Fiquei pensando em diversas maneiras de começar a falar sobre esse livro, perdi um bom tempo em tentativas frustradas, com uma vontade de deixar esse texto para lá e ir fazer outra coisa. Parece que quando vamos abordar um assunto sério – como o feminismo – cobramos certa postura de nós mesmos, ainda que seja por meio de palavras. Depois pensei que isso é exatamente o que Roxane Gay não faz em Má Feminista. Ela simplesmente sai escrevendo, como se estivesse conversando com o leitor. Essa foi uma das características que mais gostei em sua escrita. Pensei: “e se eu tentar fazer o mesmo?”. Então aqui estou, escrevendo sem rumo, apenas para contar por que amei esse livro e tentar te convencer a se aventurar nessa leitura também.
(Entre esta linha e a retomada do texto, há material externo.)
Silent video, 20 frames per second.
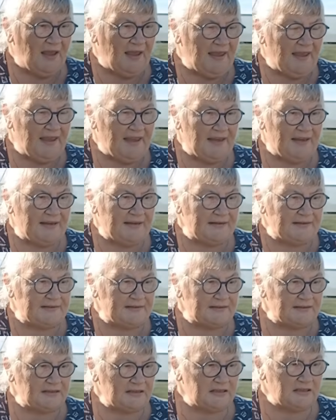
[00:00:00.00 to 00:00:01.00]

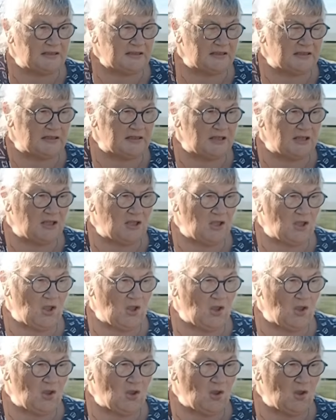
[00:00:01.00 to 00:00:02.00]
And
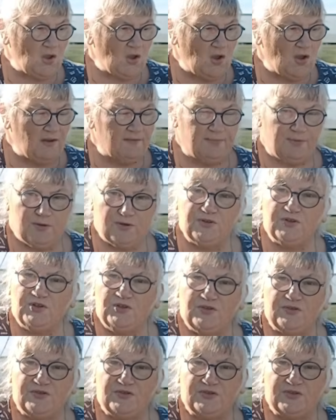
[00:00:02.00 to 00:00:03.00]
I've put the
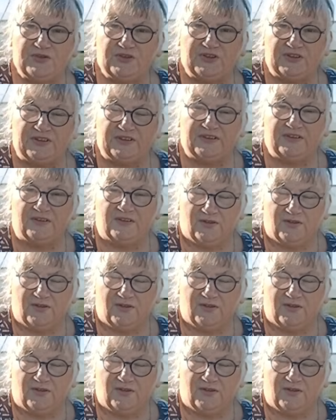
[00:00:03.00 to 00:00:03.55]
new dirt in,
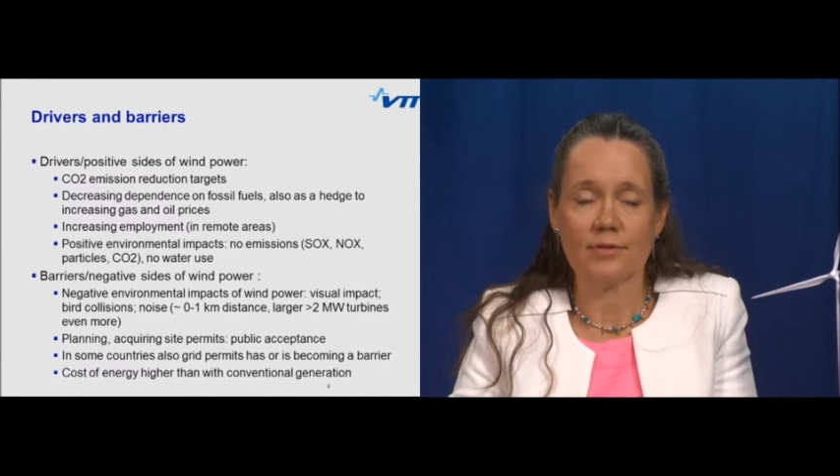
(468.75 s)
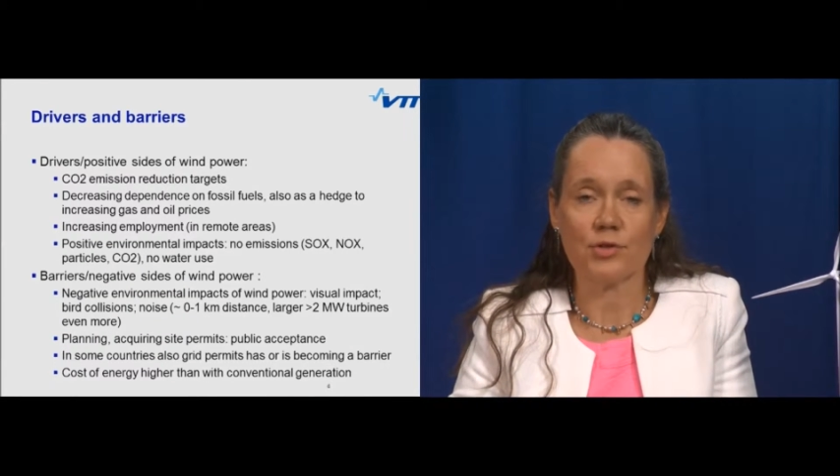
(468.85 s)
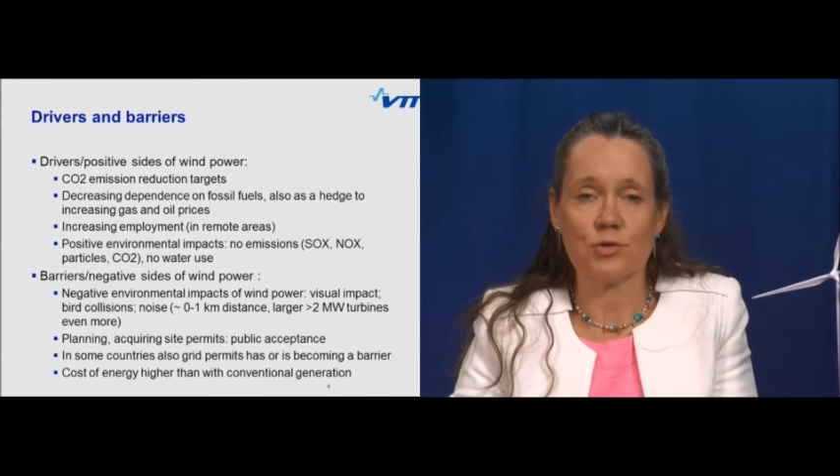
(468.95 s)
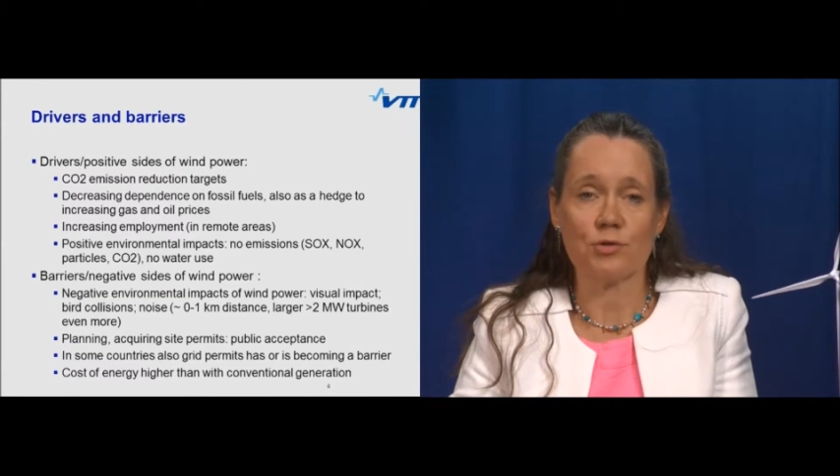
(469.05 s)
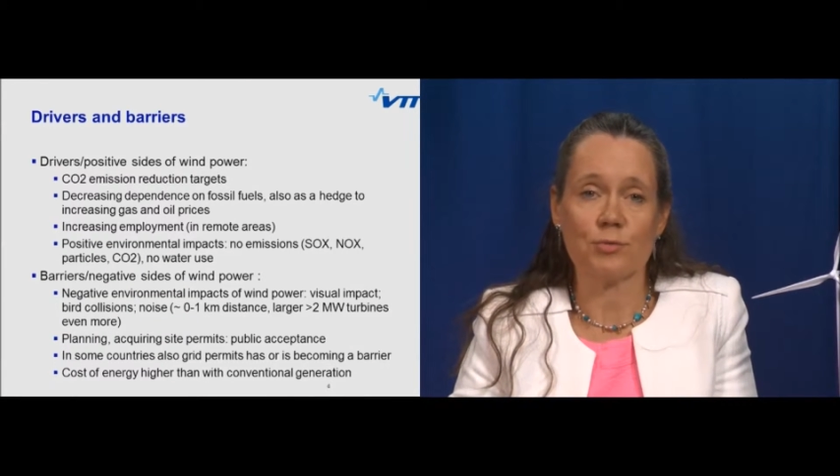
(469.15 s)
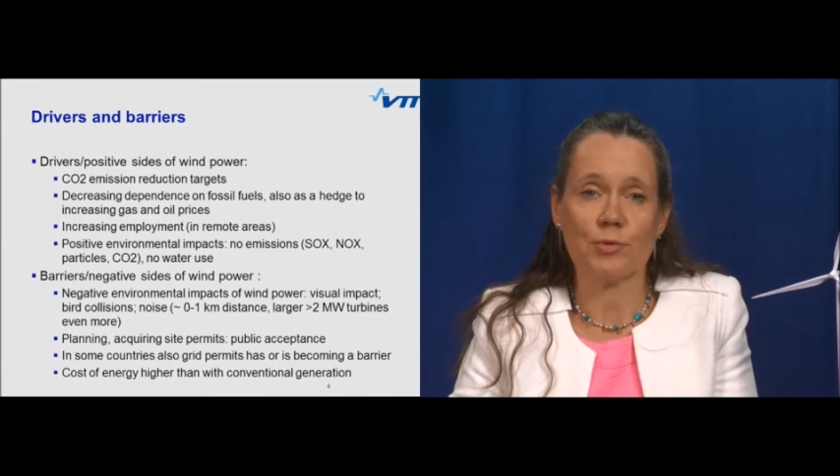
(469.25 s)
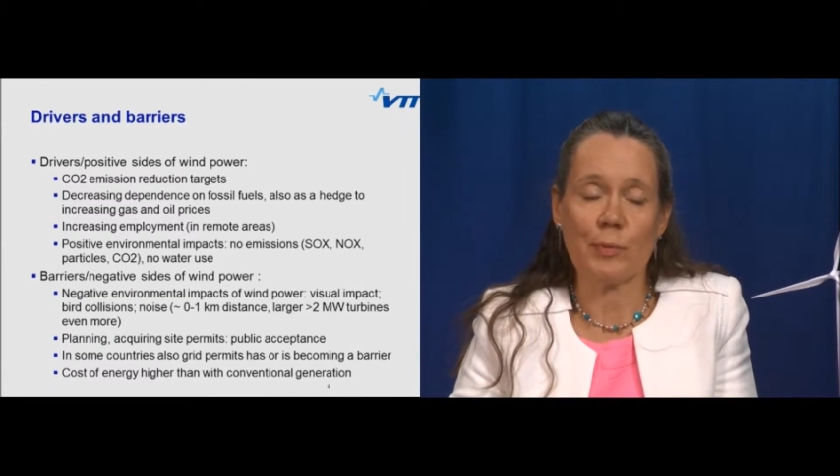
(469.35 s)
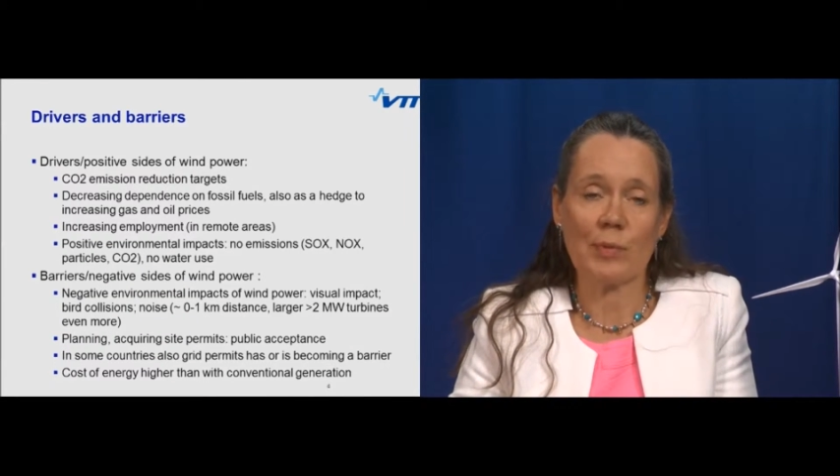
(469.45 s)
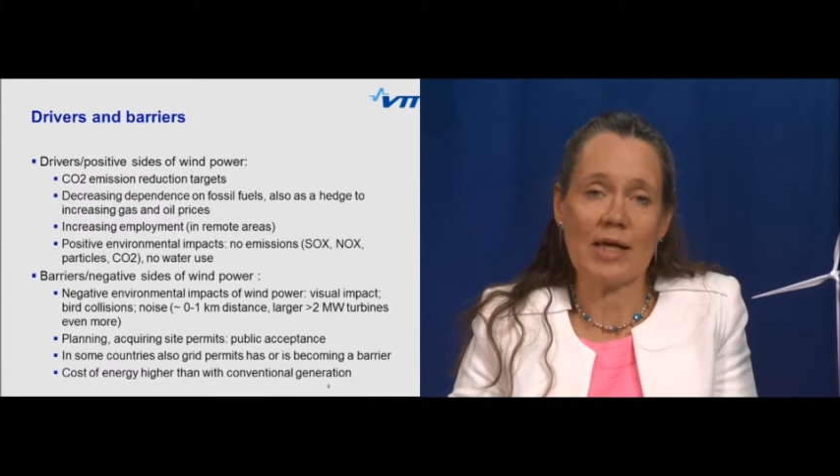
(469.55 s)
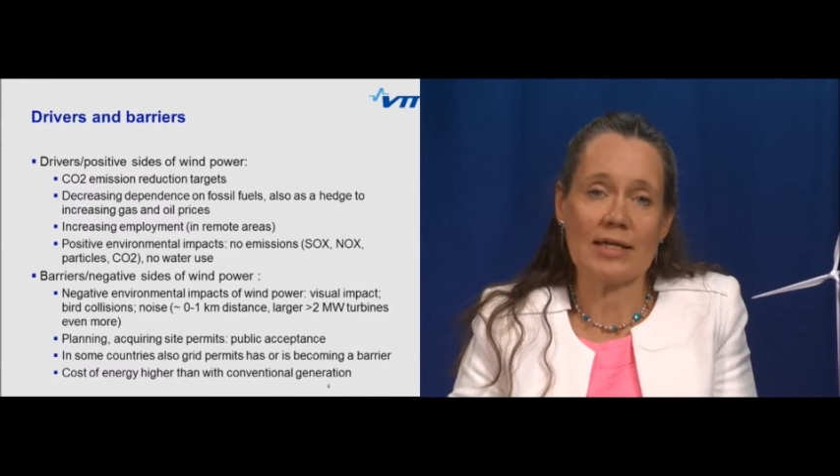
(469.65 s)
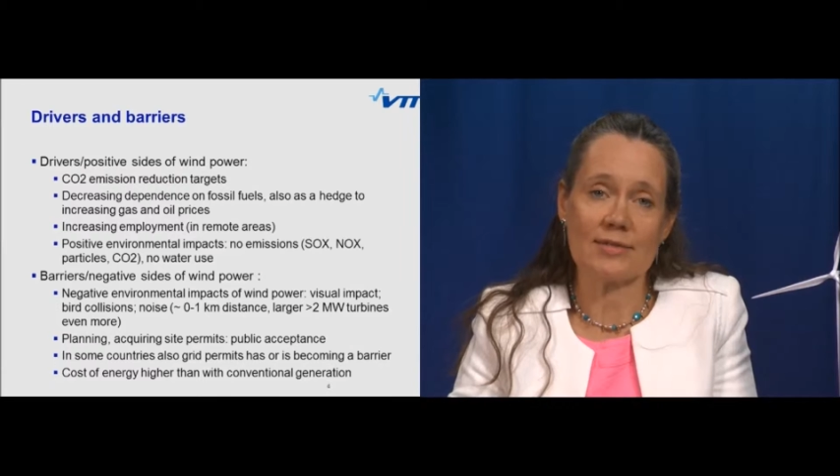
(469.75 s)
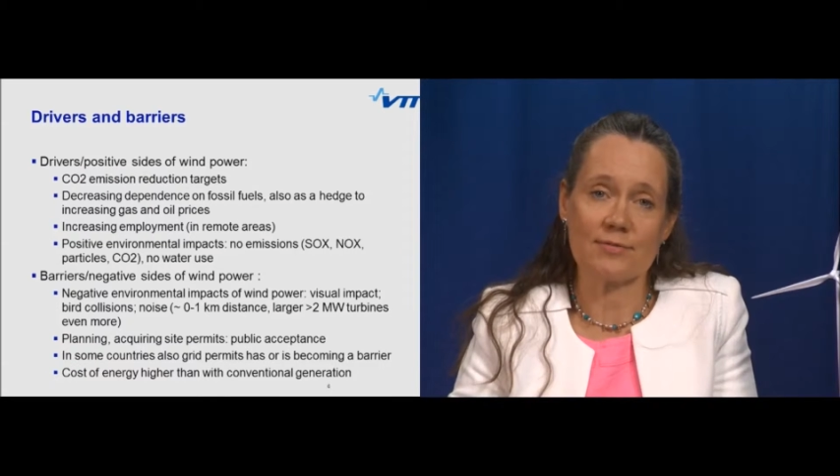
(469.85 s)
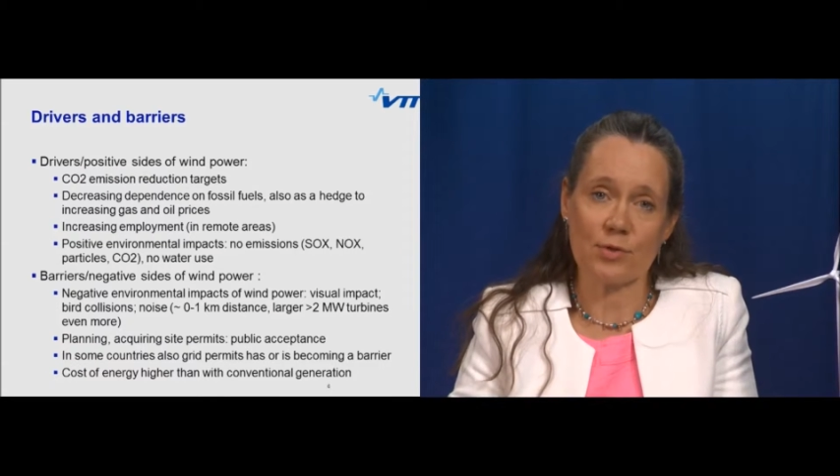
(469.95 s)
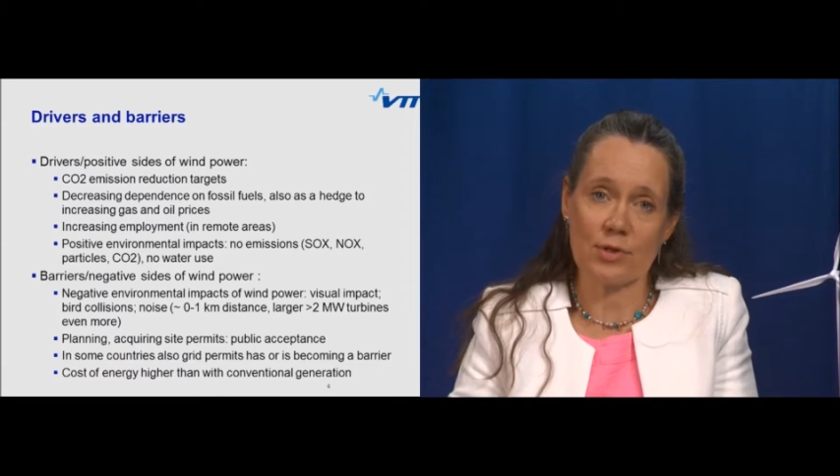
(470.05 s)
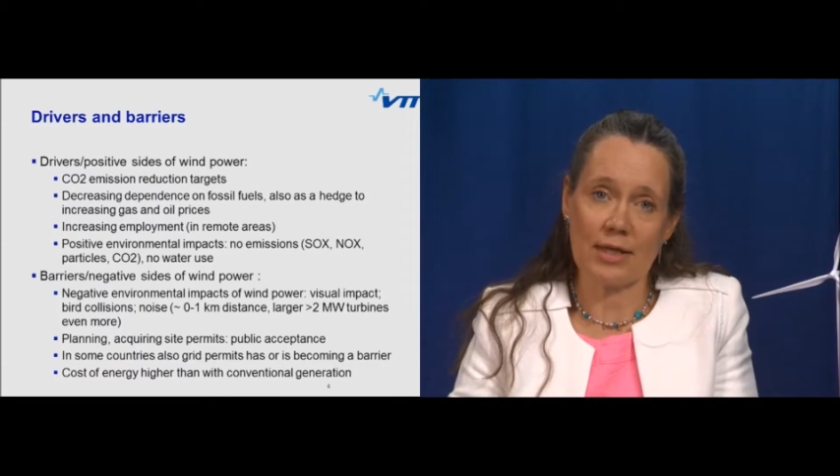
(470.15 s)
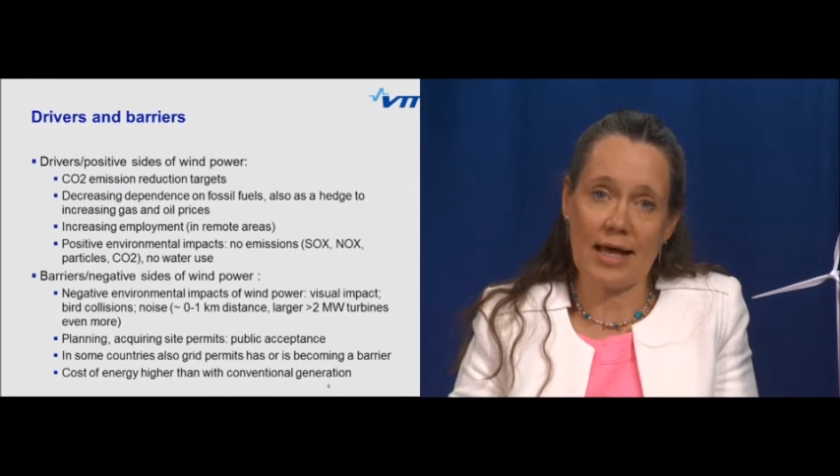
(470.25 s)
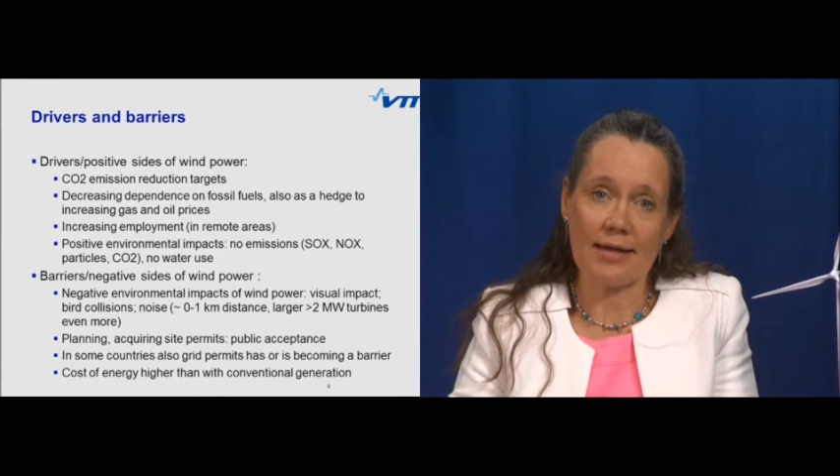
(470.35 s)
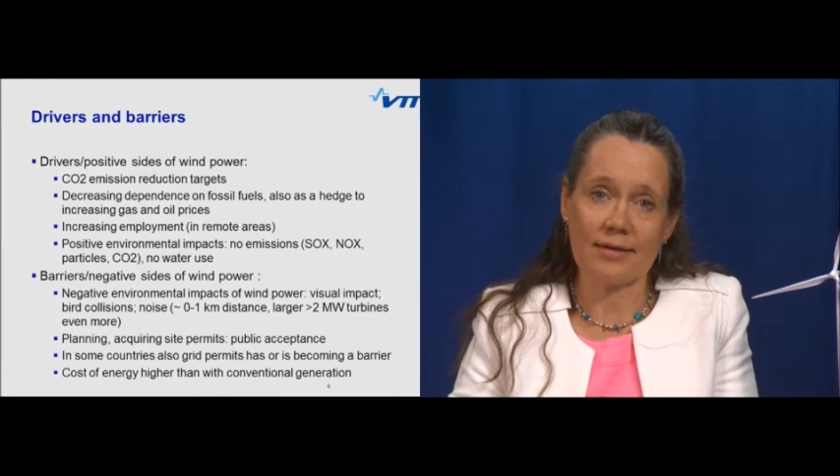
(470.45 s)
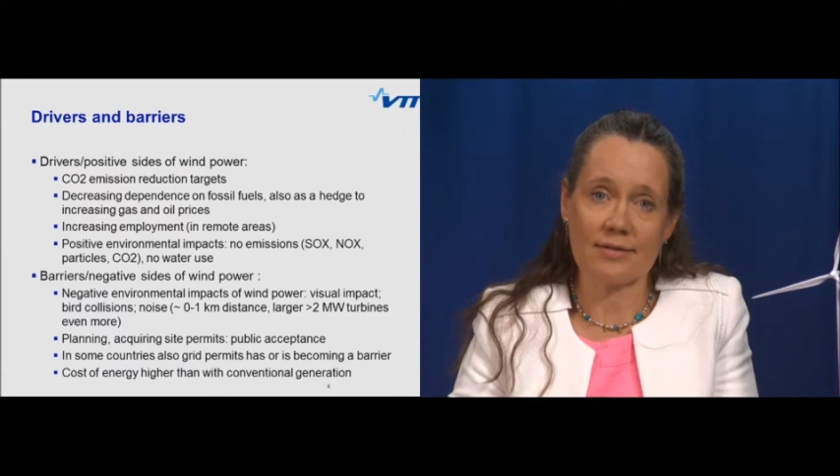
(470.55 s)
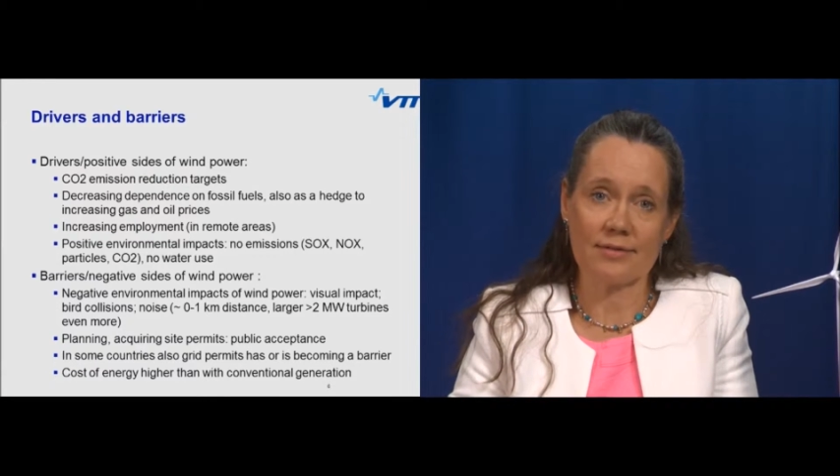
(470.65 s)
a suitable place for the
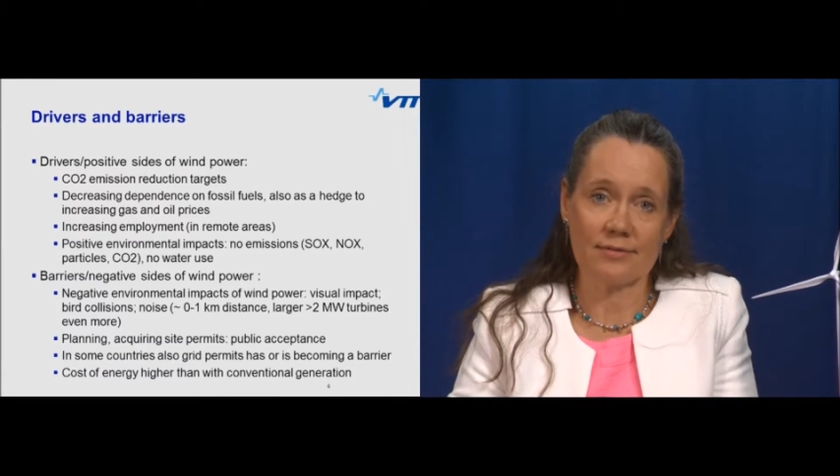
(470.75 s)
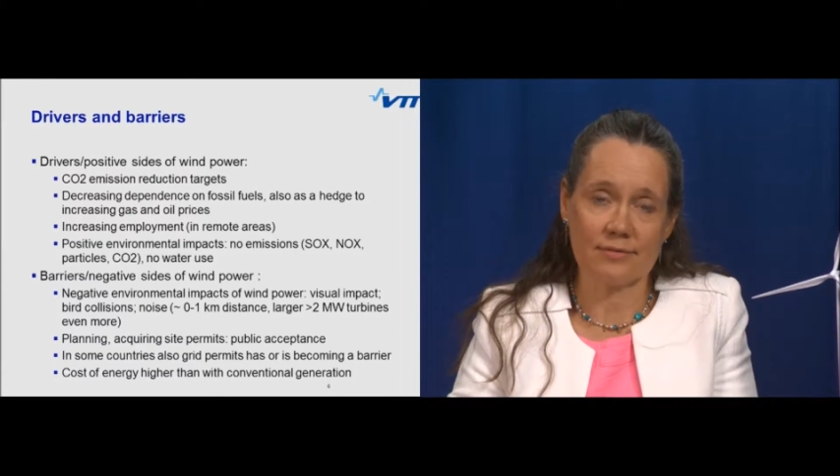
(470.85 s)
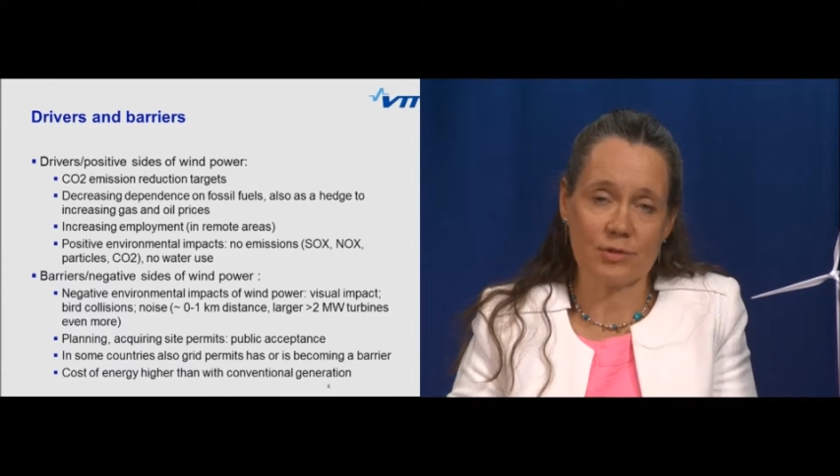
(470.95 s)
land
Comentei na publicação anterior que tinha um pé atrás com Má Feminista. O subtítulo que ele recebeu na tradução Brasileira foi o responsável por esse meu preconceito. Imaginava um livro bastante superficial, com historinhas “divertidas” que, no fundo, não teriam nada a ver com feminismo e só seriam um desserviço. Vejam o poder de um subtítulo! Além disso, havia lido alguns comentários na internet criticando um pouco a tradução, o que também me causava a preocupação em perder tempo com uma leitura que não iria gostar. Mas as indicações que recebi não vieram de quaisquer pessoas, são pessoas em quem confio no gosto literário e, principalmente, são feministas também, então decidir dar uma chance e posso dizer: zero arrependimento. O livro é ótimo!
De fato, a tradução pode dar uma confundida em alguns trechos. Mas não sei dizer se é porque foi mal traduzido mesmo ou porque a autora, escrevendo de maneira informal, usa expressões tão específicas do inglês estadunidense que realmente é difícil achar equivalentes em português. Não só expressões, mas um jeito que quem já viu milhares de filmes e séries dos Estados Unidos consegue identificar mesmo com a tradução, mas que em português fica meio estranho. De qualquer modo, não acredito que isso prejudique a leitura.
Bem, o livro está dividido em cinco partes: Eu; Gênero e Sexualidade; Raça e Entretenimento; Política, Gênero e Raça; e De volta ao meu eu. Em cada uma dessas partes há vários textos, supostamente específicos sobre esses temas. Por que digo supostamente? Porque a verdade é que tudo se mistura. Sim, tem certo direcionamento em cada uma dessas partes, mas acredito que a mistura vem justamente de um ponto de vista interseccional que defende Roxane Gay. Não dá para falar em gênero sem falar em raça, não é possível falar em entretenimento televisivo sem falar de política e ao falar dela mesma, não dá para fugir de suas vivências como mulher negra em um ambiente intelectual de maioria branca e masculina. Então em todos os ensaios presentes no livro, veremos em maior ou menor grau esses assuntos.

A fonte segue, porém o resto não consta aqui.